Tal día como hoy, 14 de mayo de 1610 en París (Francia), el fanático católico François Ravaillac, apuñala y mata a Enrique IV, rey de Francia. Luis XIII asciende al trono.
En la historia de Francia, Enrique IV es recordado como "el buen rey Enrique'", el soberano que puso fin a más de treinta años de guerras de religión, entre católicos y protestantes, y devolvió a Francia su prestigio, en el continente europeo.
Sin embargo, en su propia época, Enrique fue un monarca muy discutido, sobre todo por parte de los católicos más intransigentes, quienes no olvidaron nunca que el bearnés, fue el líder de los protestantes franceses, durante las guerras de religión y adoptó el catolicismo únicamente para obtener la corona de Francia, según su célebre frase : "París bien vale una misa". Además, una vez en el trono, Enrique IV desafió al vicario de Cristo y elevó a los más altos puestos, a muchos protestantes
Todo ello hizo que, a ojos de los sectores más fervorosamente católicos, Enrique IV fuera considerado un tirano, en el sentido clásico del término: quien adquiere o conserva el poder de forma ilegítima.
Esto significaba que todo católico tenía el derecho, el deber incluso, de matarlo, según la teoría clásica del tiranicidio. Hubo, así, una larga lista de conspiradores, que pretendieron acabar con la vida del monarca.
En 1594, un joven de 19 años llamado Jean Châtel, casi consiguió asesinar al monarca durante una audiencia en París; el rey resultó herido en el labio y el magnicida fue descuartizado dos días después. Dieciséis años más tarde, en 1610, otro católico exaltado, François Ravaillac, no fallaría en su intento.
La mañana del 14 de mayo de 1610, el monarca subió a su carroza, aparcada en el patio del Louvre. Sentado al fondo, el soberano no iba solo: los duques de Epernon y de Montbazon, Roquelaure, el general Lavardin, La Force, Mirabeau y el primer caballero Liancourt le acompañaban a bordo.

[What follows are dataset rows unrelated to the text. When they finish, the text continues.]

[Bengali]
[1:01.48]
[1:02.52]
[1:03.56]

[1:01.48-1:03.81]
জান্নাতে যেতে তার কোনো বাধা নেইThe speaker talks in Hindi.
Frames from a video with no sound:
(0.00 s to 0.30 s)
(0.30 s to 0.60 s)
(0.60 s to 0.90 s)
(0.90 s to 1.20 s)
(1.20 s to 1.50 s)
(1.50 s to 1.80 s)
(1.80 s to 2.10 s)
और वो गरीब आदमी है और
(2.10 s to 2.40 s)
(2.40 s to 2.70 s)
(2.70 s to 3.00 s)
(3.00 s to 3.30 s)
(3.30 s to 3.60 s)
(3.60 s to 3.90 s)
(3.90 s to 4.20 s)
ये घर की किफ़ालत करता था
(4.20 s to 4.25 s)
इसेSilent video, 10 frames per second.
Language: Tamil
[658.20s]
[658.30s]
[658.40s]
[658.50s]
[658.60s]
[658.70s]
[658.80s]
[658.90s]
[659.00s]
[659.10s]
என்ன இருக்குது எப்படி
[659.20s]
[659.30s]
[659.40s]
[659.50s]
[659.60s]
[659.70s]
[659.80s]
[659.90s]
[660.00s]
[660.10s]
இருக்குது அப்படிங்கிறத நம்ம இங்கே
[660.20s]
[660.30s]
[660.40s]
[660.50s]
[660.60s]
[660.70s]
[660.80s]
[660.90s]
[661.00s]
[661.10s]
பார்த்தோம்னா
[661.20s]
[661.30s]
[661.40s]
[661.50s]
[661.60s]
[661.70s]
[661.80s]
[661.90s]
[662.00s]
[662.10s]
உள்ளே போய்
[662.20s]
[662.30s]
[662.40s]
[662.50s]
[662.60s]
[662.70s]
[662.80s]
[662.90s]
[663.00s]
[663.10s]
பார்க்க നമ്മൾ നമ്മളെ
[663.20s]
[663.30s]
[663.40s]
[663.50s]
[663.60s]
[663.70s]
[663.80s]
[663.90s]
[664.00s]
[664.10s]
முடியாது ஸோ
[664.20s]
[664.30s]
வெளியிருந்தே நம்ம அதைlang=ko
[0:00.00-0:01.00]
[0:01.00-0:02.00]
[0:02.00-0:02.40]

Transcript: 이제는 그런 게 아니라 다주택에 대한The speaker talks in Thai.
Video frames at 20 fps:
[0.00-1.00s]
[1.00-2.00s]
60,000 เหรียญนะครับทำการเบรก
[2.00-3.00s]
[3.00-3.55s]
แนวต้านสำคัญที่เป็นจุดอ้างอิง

Poco después de emprender la marcha, al llegar a la angosta calle de la Ferroniere, dos grandes carretas cercaron el paso a la carroza real.
De repente, un sujeto desconocido se abalanzó sobre ella y puso el pie en uno de los ejes de la rueda trasera, justo en el lado donde estaba sentado el rey, asestándole una primera cuchillada letal, entre la quinta y sexta costilla, que seccionó la vena cava; el homicida volvió a hundir el cuchillo de doble filo, en el cuerpo regio, pero éste permanecía ya inerte y ensangrentado.
El asesino resultó llamarse Francisco Ravaillac, soltero de 32 años y vecino de la calle Angulema. El acceso al procedimiento judicial, cuatro siglos después, resulta hoy estremecedor.
Ravaillac declaró, con una pasmosa naturalidad, sobre el día del regicidio: "Salí de mi casa, entre las seis y las siete de la mañana y me fui a la Iglesia de San Benito, donde oí Misa". Necesitaba preparar su alma, para atentar contra el quinto mandamiento de la Ley de Dios.
Pocas veces en la historia universal, una sentencia de muerte resultó ser tan cruel y despiadada. Basta con reproducir un solo párrafo de la misma, dictada el 27 de mayo, para llegar a esa conclusión:
"El condenado será llevado a la Plaza de Greve, en una carreta, desnudo y en un cadalso que se levantará en ella, será atenazado en los pechos, brazos, muslos y pantorrillas,con hierros al rojo vivo, teniendo en su mano derecha el cuchillo con el que cometió el crimen, que será quemado con fuego de azufre; y se arrojará al reo plomo derretido, aceite hirviendo y resina derretida, junto con cera y azufre también derretidos. Hecho lo cual, su cuerpo será descuartizado, por cuatro caballos y consumidos sus miembros en el fuego.
Saldrán del reino sus padres, con prohibición de no volver a entrar jamás en él, bajo pena de ser ahorcados sin causa previa- Se prohíbe también a sus hermanos y hermanas, tíos y demás familiares llevar en lo sucesivo el apellido Ravaillac".